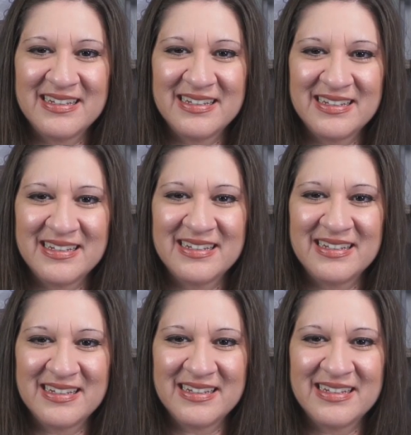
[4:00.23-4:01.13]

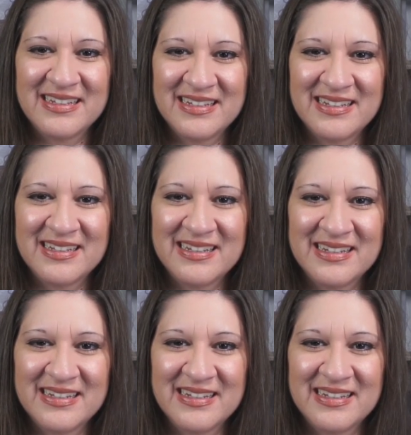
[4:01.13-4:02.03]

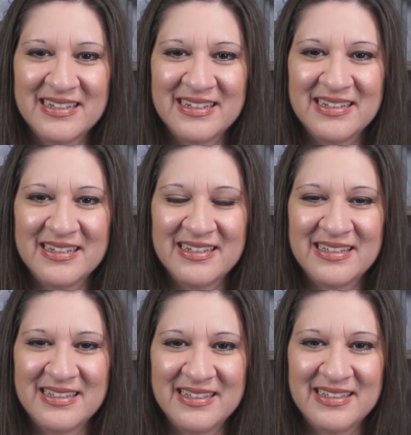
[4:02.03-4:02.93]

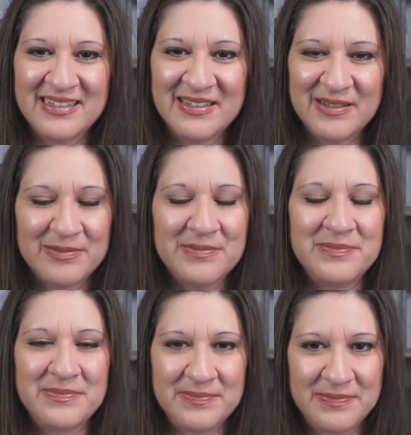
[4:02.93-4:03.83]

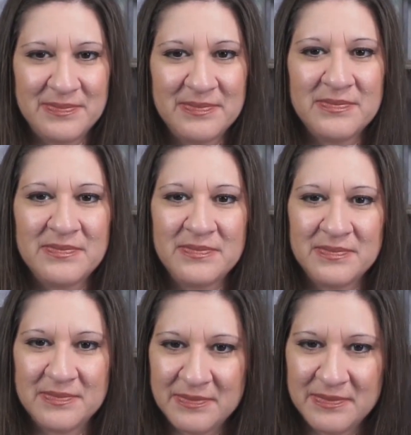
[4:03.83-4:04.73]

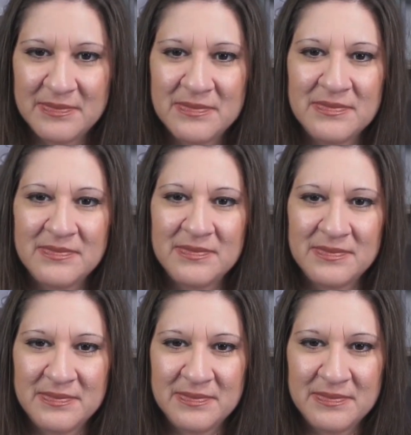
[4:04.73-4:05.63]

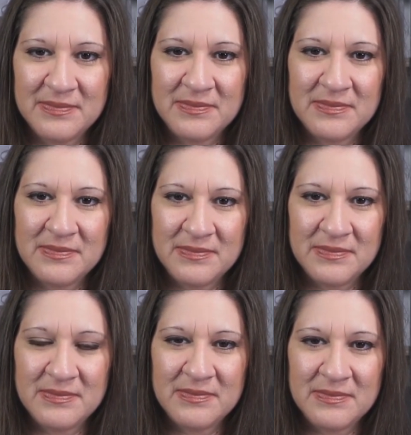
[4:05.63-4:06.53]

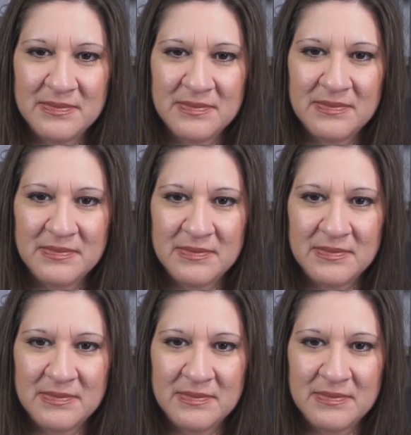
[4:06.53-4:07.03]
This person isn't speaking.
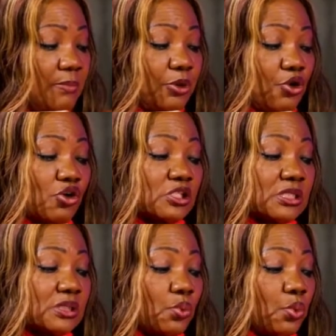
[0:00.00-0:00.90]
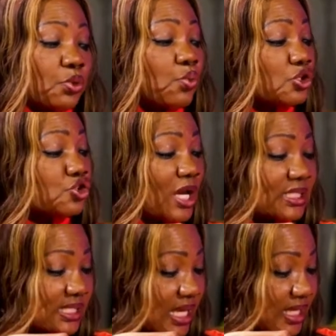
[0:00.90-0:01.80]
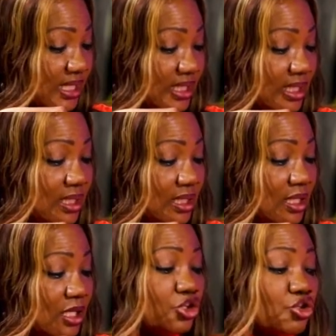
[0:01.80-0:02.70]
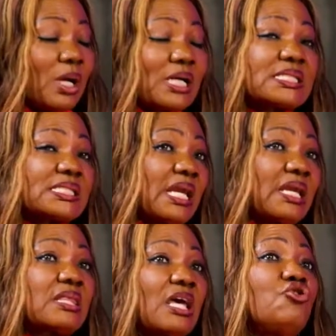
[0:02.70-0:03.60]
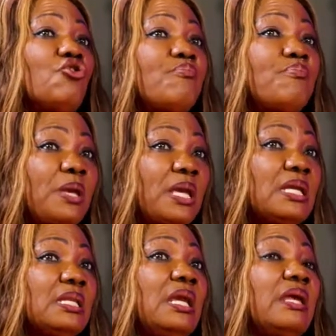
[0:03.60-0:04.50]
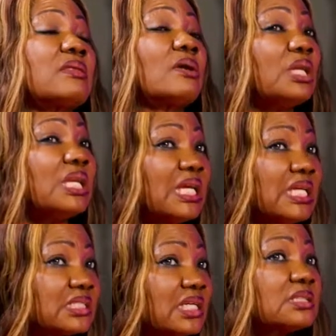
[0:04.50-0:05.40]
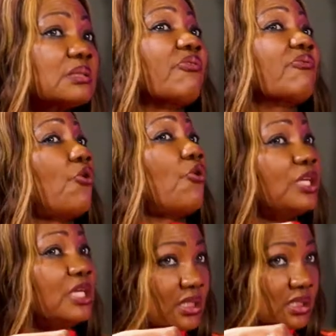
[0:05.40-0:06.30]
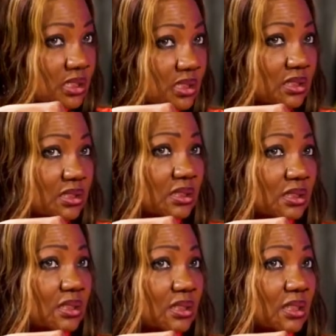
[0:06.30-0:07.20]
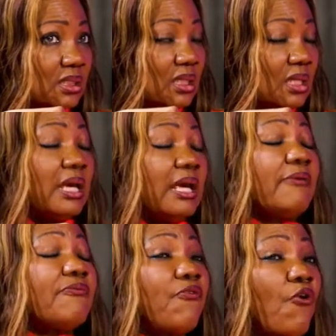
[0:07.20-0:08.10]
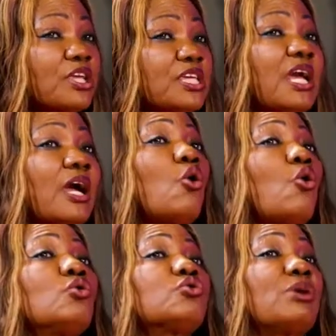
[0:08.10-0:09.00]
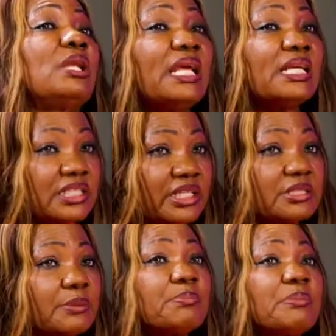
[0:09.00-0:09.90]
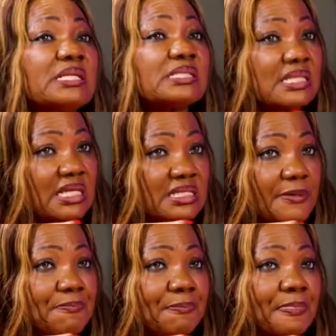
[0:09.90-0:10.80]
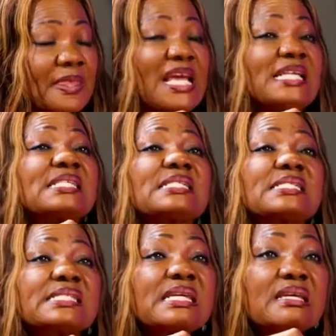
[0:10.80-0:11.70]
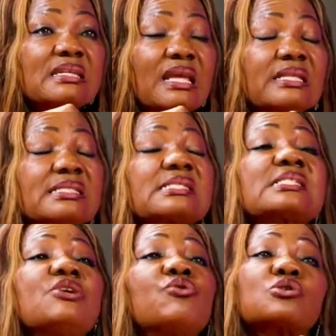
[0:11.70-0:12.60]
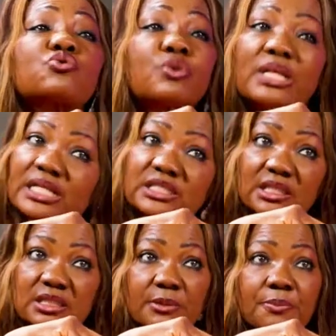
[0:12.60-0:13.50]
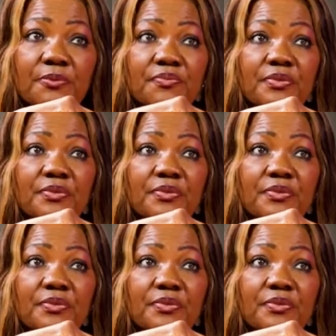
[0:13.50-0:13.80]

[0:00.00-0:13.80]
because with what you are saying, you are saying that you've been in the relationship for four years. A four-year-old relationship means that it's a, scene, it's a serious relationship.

## Work request
Look above for the line with "[4:03.83-4:04.73]"; quote it and every line after it, stopping after the line with "[0:12.60-0:13.50]", exactly, with nothing added and without pictures.

## Solution to the problem
[4:03.83-4:04.73]

[4:04.73-4:05.63]

[4:05.63-4:06.53]

[4:06.53-4:07.03]
This person isn't speaking.
[0:00.00-0:00.90]
[0:00.90-0:01.80]
[0:01.80-0:02.70]
[0:02.70-0:03.60]
[0:03.60-0:04.50]
[0:04.50-0:05.40]
[0:05.40-0:06.30]
[0:06.30-0:07.20]
[0:07.20-0:08.10]
[0:08.10-0:09.00]
[0:09.00-0:09.90]
[0:09.90-0:10.80]
[0:10.80-0:11.70]
[0:11.70-0:12.60]
[0:12.60-0:13.50]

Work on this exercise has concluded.